*** DATA SHOWN Section Begins ***
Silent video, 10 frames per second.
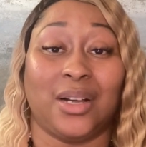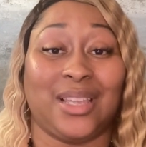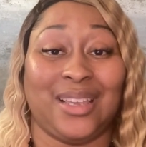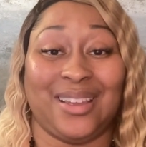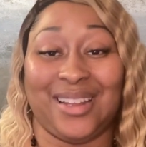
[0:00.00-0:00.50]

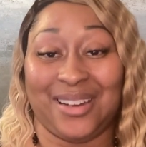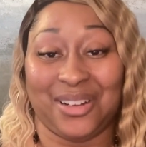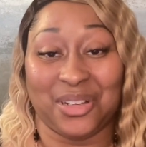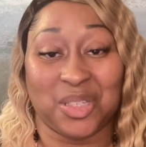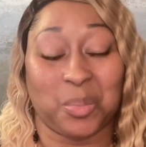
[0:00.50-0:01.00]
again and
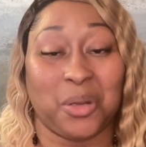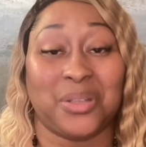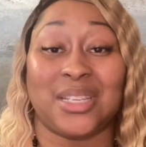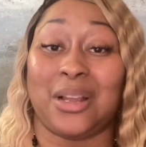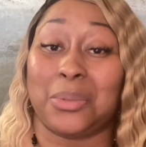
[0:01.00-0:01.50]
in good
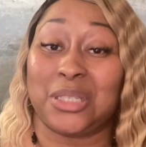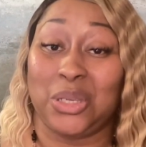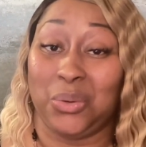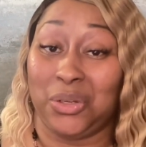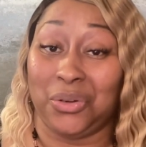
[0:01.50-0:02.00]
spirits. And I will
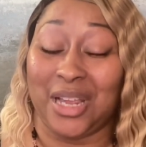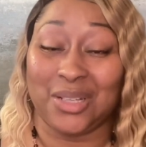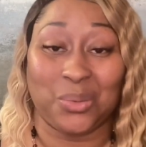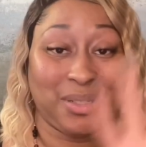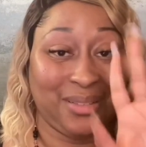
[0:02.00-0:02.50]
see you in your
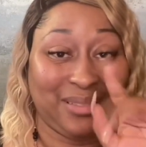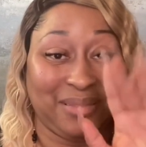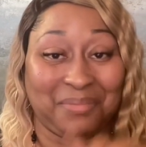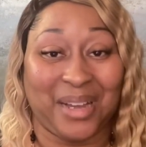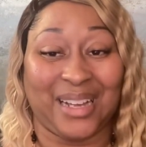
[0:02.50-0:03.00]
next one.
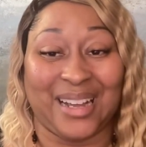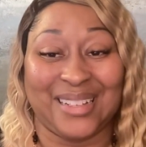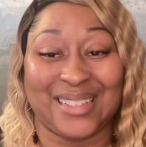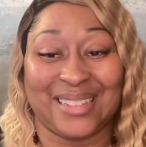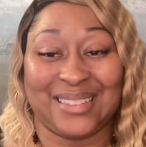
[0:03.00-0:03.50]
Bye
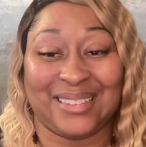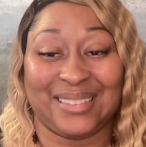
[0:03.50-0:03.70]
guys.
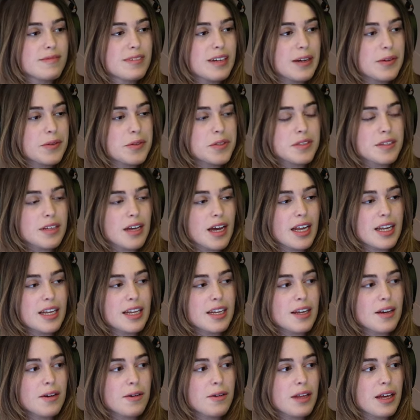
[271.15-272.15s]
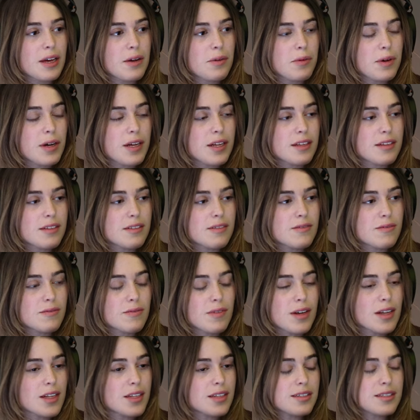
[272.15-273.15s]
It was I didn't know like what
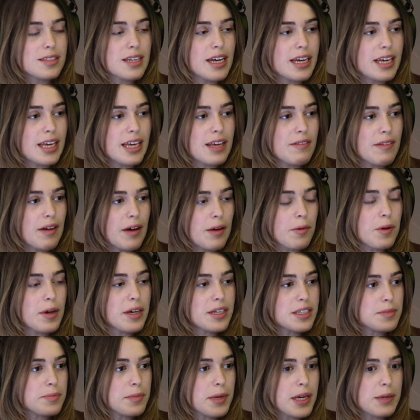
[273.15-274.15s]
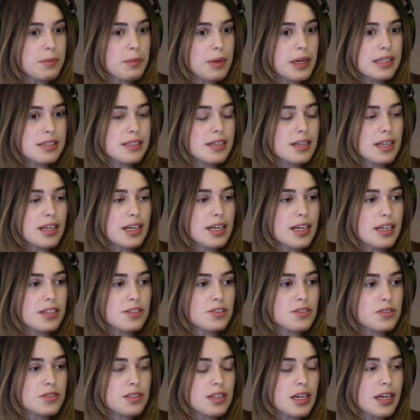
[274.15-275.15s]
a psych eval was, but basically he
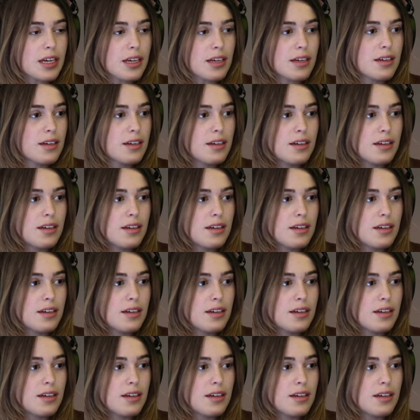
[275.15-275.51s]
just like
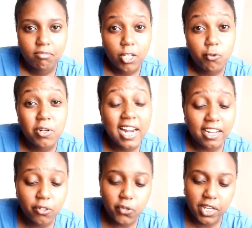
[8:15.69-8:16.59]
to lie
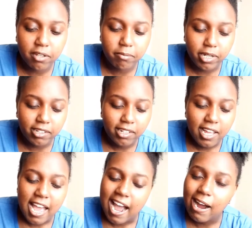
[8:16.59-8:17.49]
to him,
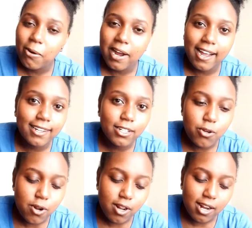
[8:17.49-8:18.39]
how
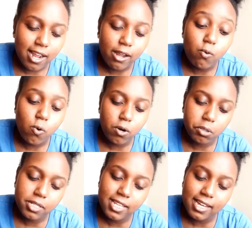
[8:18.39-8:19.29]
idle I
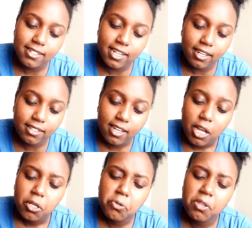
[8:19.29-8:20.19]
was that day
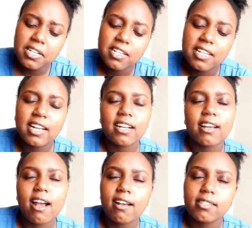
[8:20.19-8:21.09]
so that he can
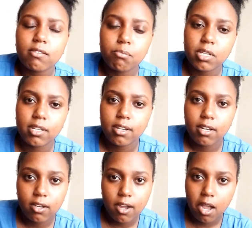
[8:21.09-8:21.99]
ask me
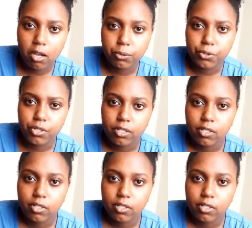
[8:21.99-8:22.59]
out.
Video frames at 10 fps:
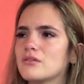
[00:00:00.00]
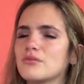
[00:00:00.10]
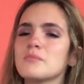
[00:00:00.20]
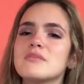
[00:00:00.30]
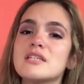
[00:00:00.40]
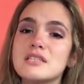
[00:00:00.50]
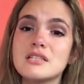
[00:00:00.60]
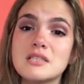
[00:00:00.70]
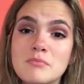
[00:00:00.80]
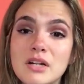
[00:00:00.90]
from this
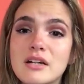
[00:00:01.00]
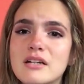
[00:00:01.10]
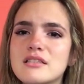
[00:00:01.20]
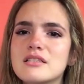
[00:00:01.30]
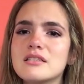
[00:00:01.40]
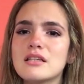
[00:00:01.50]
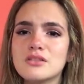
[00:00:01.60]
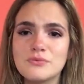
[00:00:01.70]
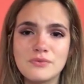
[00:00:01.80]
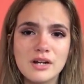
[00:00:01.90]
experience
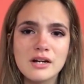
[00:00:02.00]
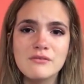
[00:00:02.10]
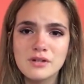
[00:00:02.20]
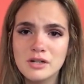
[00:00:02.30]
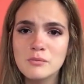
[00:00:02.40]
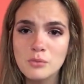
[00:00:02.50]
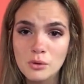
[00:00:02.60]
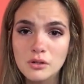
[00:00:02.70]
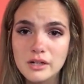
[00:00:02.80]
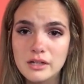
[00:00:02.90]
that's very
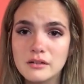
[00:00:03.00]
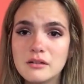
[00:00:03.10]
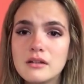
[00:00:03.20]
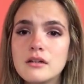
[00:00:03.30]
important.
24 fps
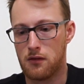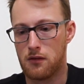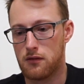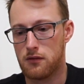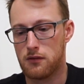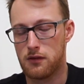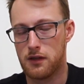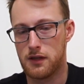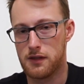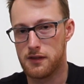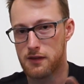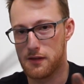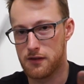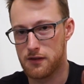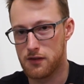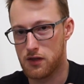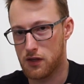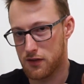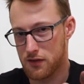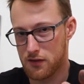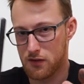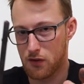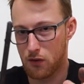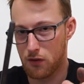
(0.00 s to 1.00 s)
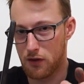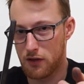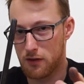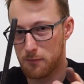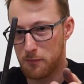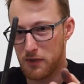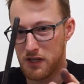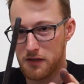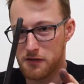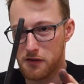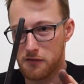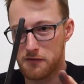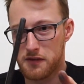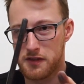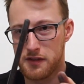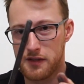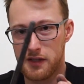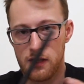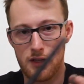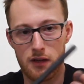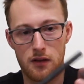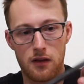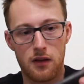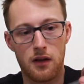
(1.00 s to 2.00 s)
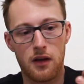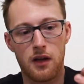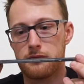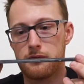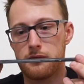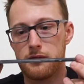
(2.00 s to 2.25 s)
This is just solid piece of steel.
*** DATA SHOWN Section Ends ***
▶ _EXERCISE DETAILS_: Your response should be made up of the lines in the data that contain the word "frames".

▶ _SOLUTION_:
Silent video, 10 frames per second.
Video frames at 10 fps:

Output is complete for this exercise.